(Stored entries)
****************
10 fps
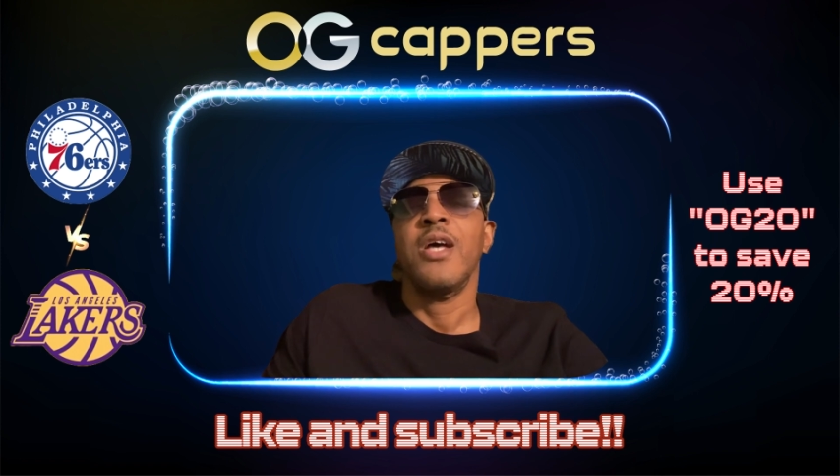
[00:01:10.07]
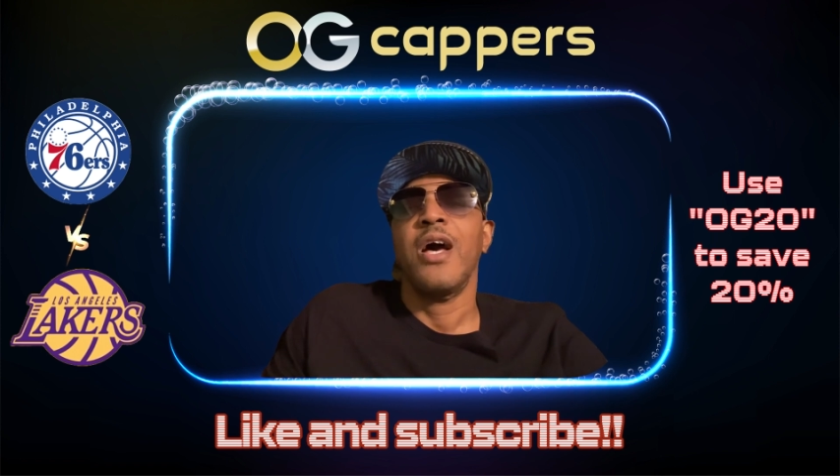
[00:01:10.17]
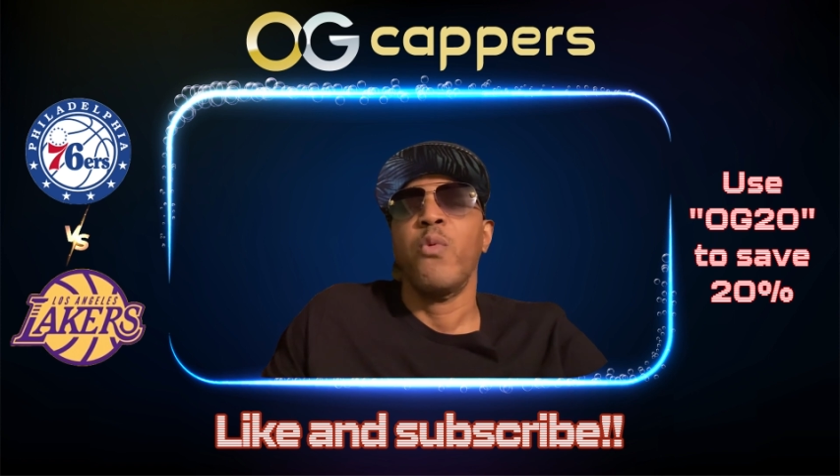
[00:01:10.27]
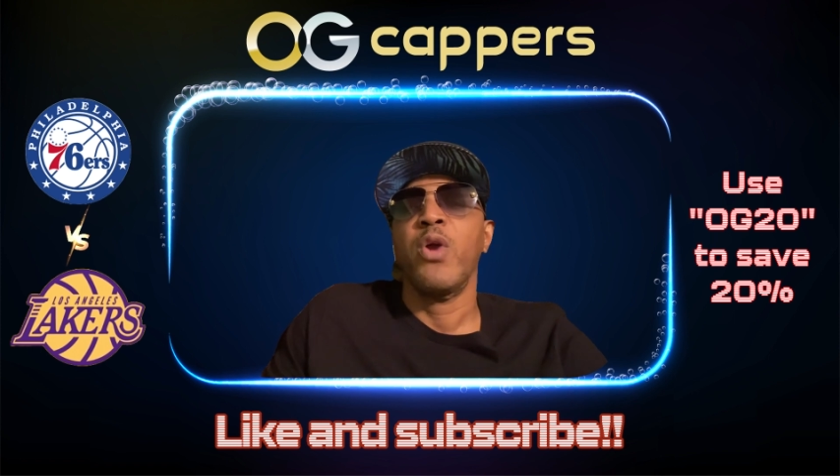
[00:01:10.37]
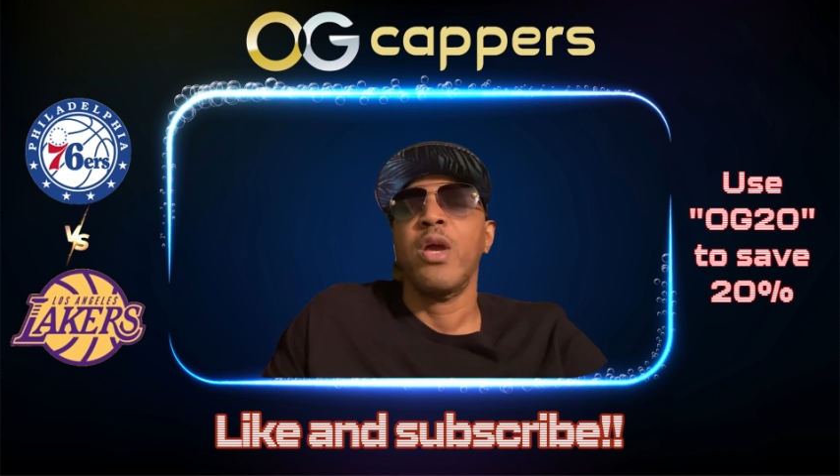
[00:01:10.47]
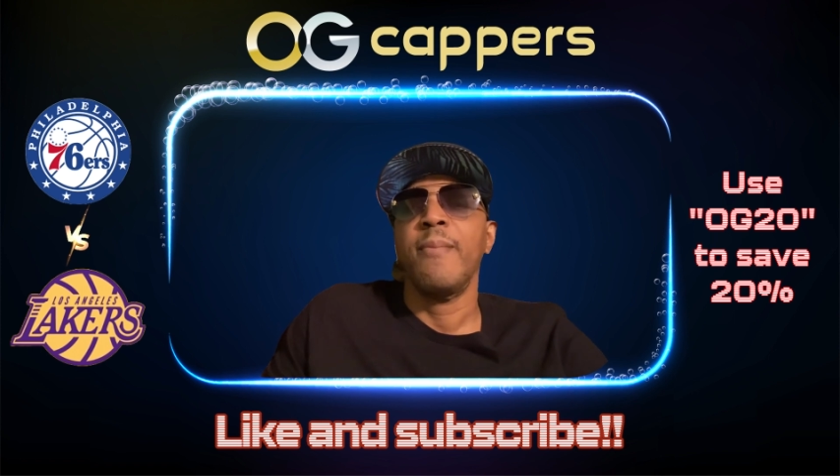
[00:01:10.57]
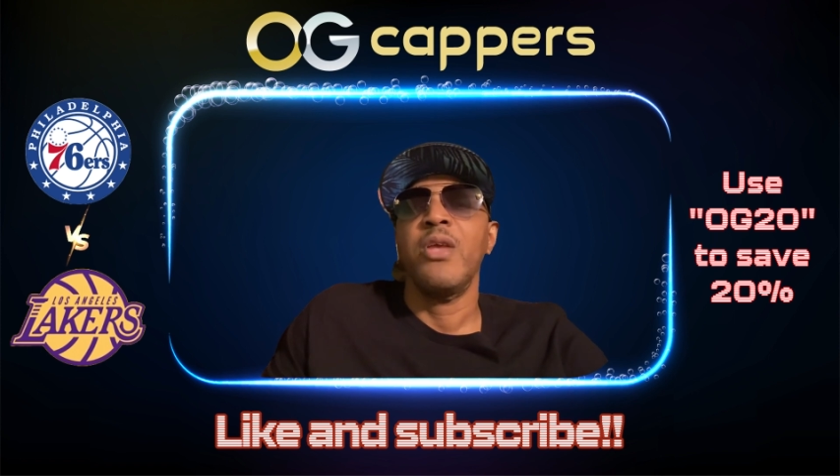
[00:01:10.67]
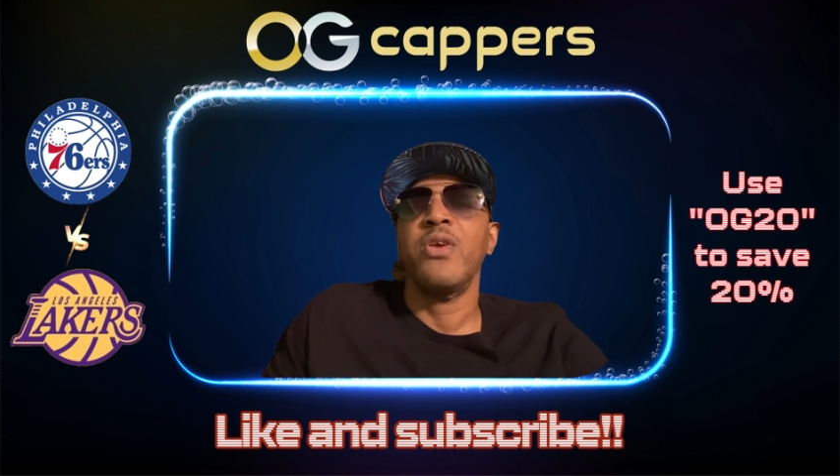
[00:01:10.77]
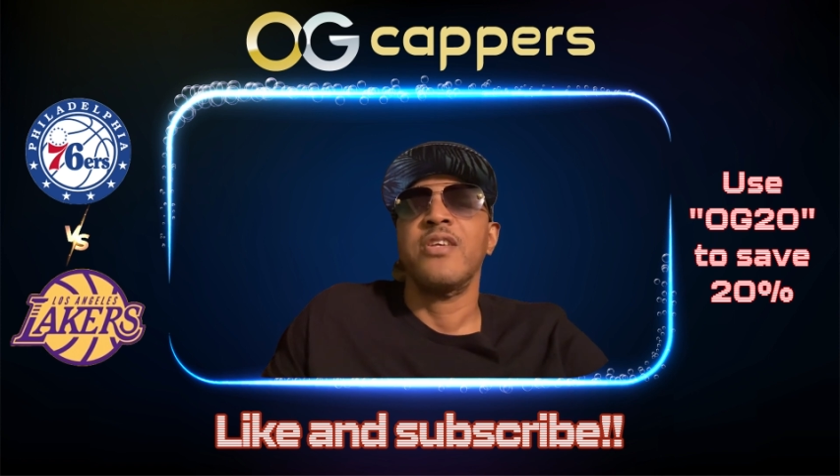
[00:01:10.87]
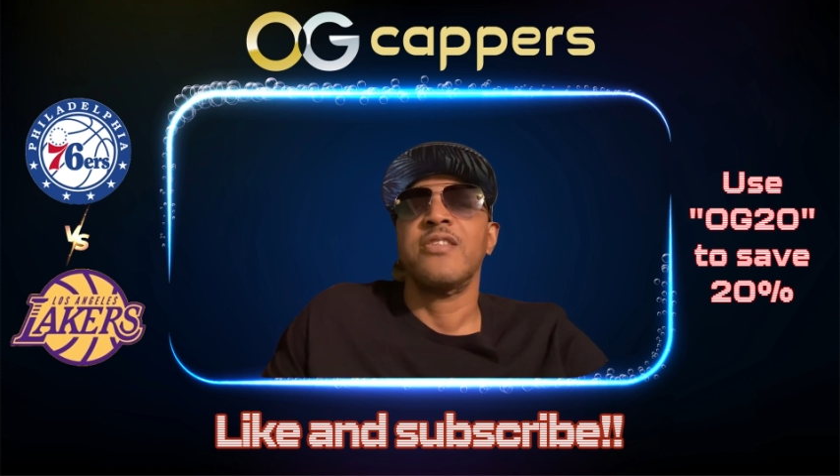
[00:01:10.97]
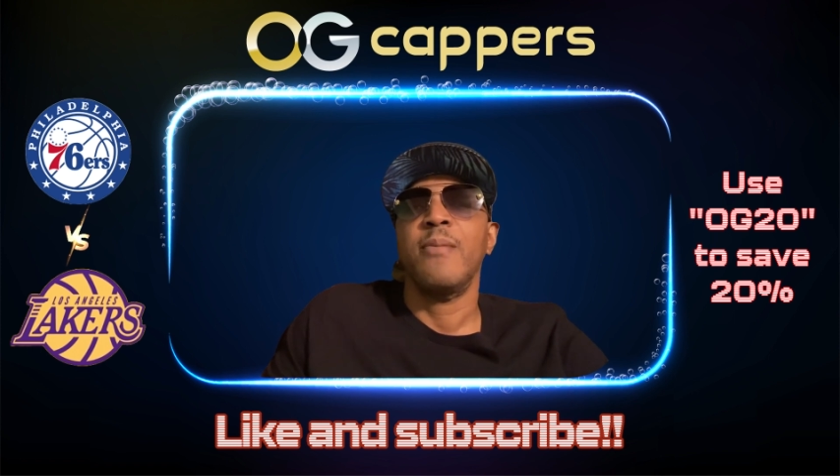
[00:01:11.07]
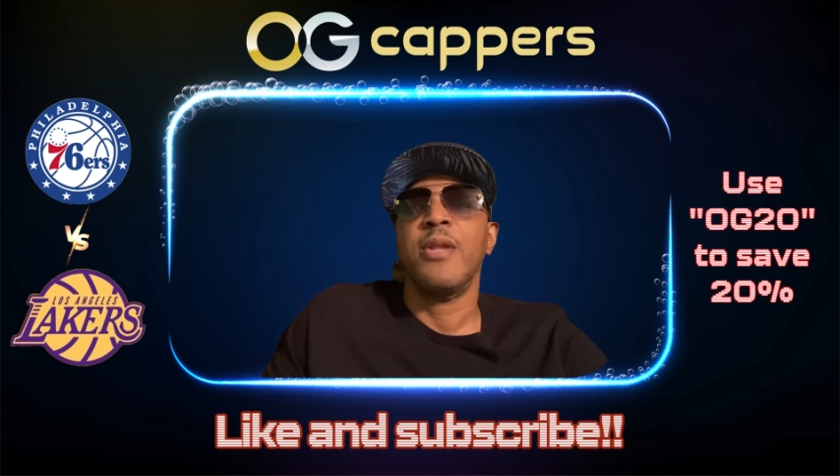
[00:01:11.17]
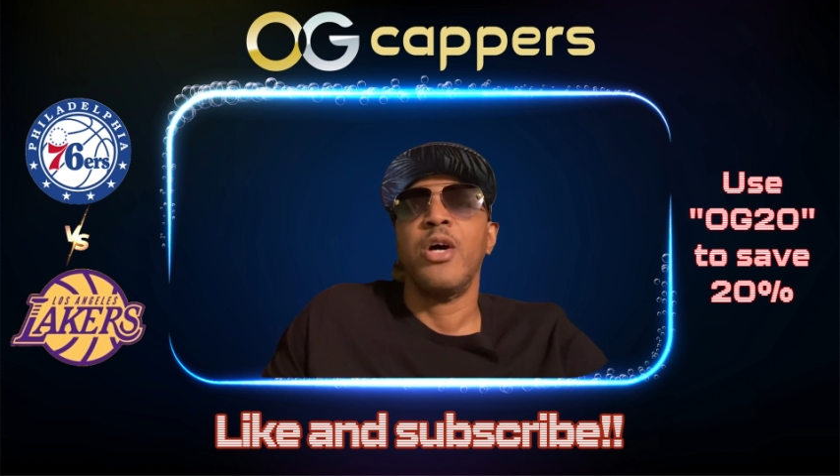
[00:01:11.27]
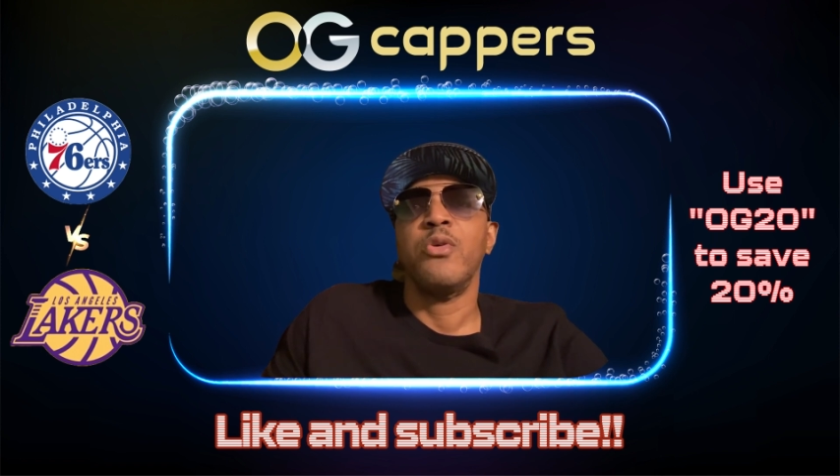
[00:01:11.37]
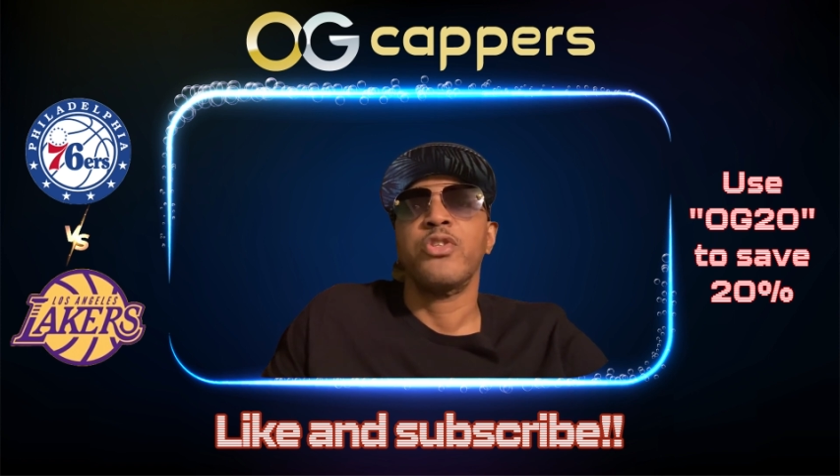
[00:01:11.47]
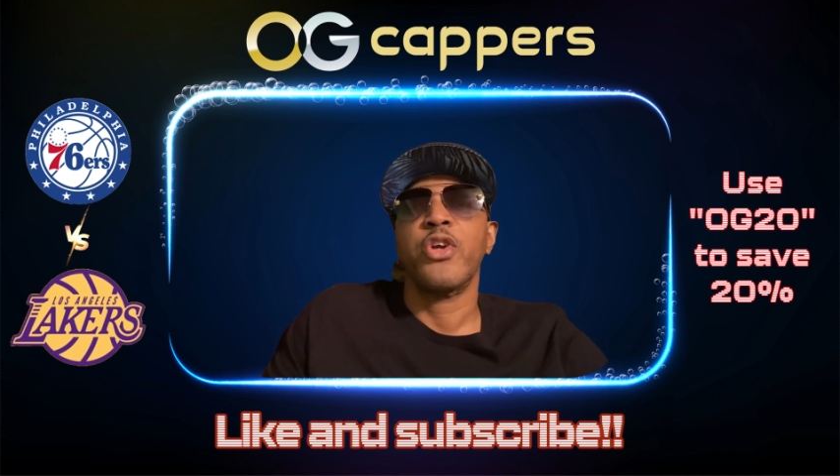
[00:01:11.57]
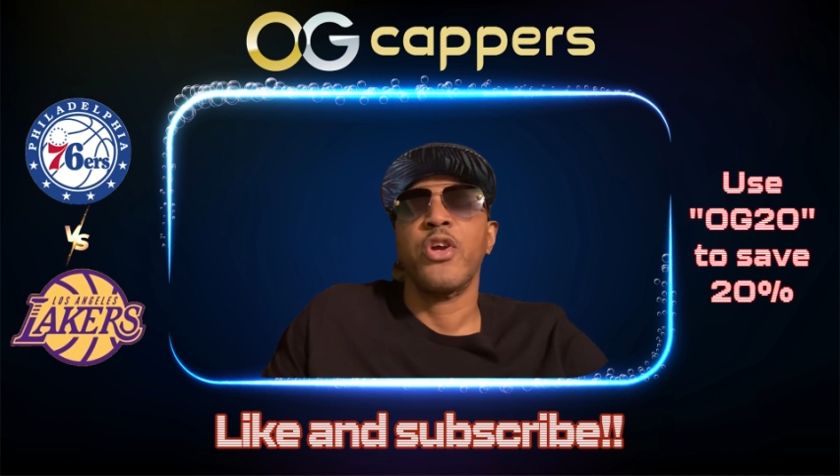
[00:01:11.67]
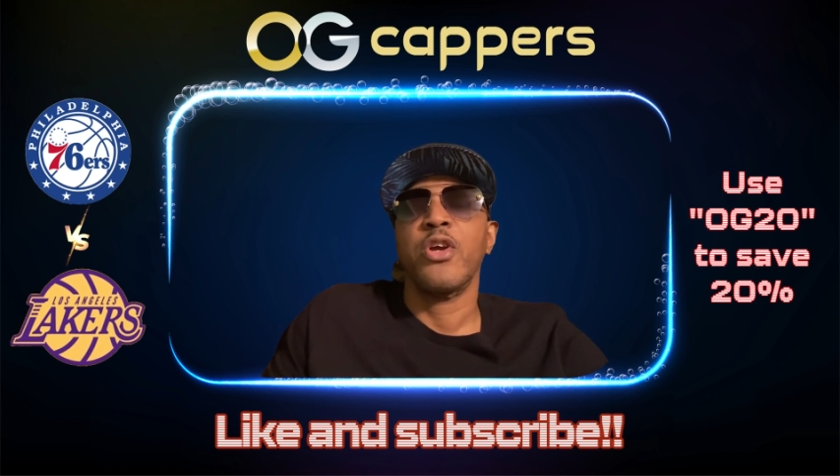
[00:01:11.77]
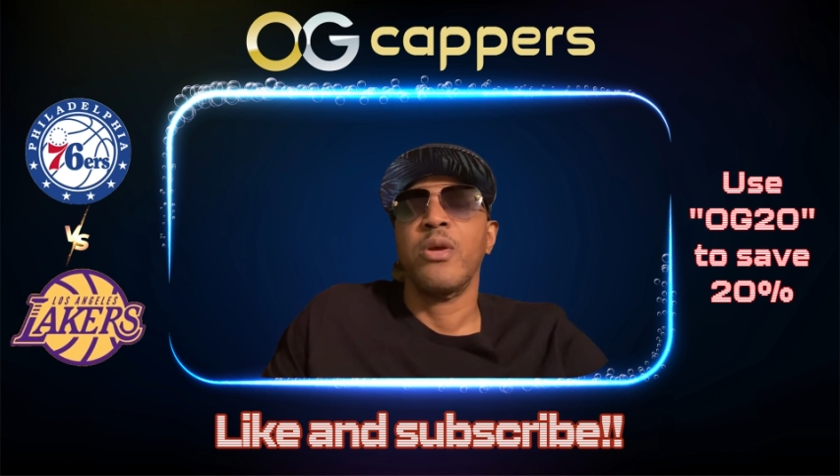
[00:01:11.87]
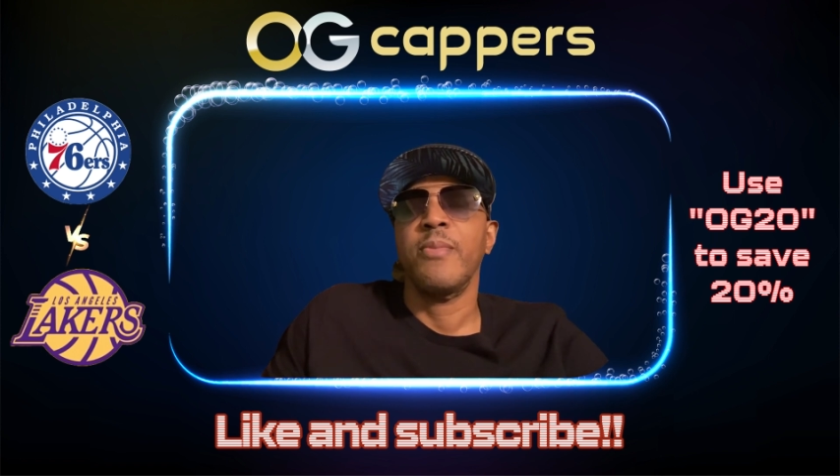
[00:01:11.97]
I recommend you get some long
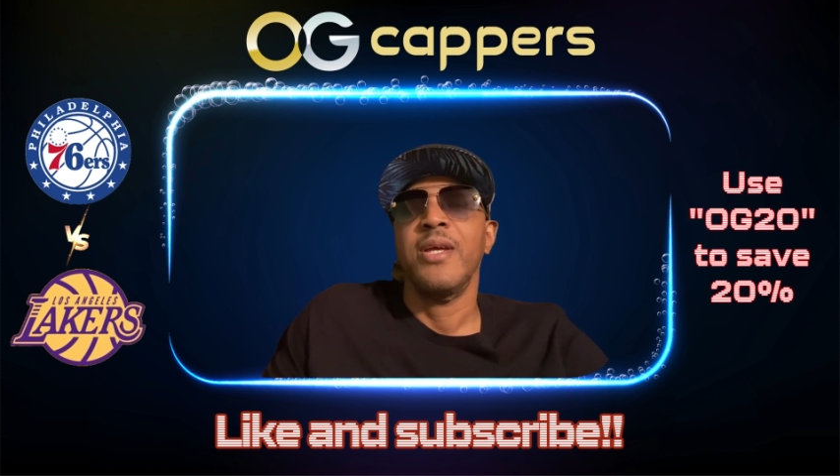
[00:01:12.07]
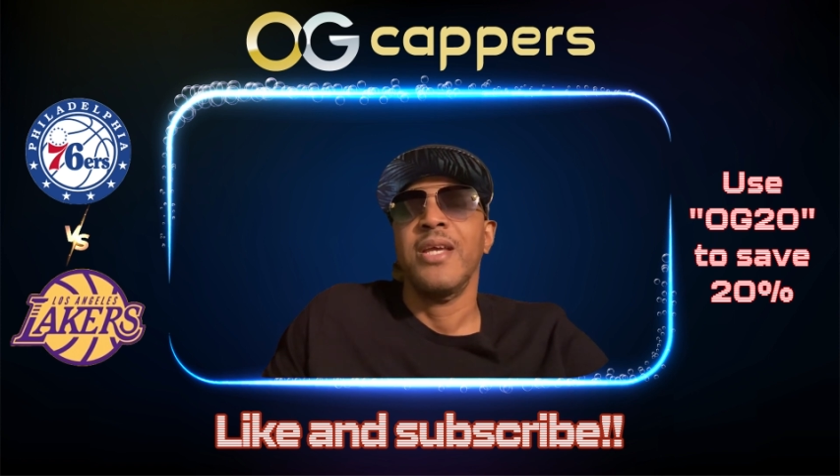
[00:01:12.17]
term.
****************
▶ [Your goal]:
Quote exactly, and nothing besides, the lines from the one with "[00:01:11.57]" through the end of the records above; include both ends and omit the pictures.

▶ [Response below]:
[00:01:11.57]
[00:01:11.67]
[00:01:11.77]
[00:01:11.87]
[00:01:11.97]
I recommend you get some long
[00:01:12.07]
[00:01:12.17]
term.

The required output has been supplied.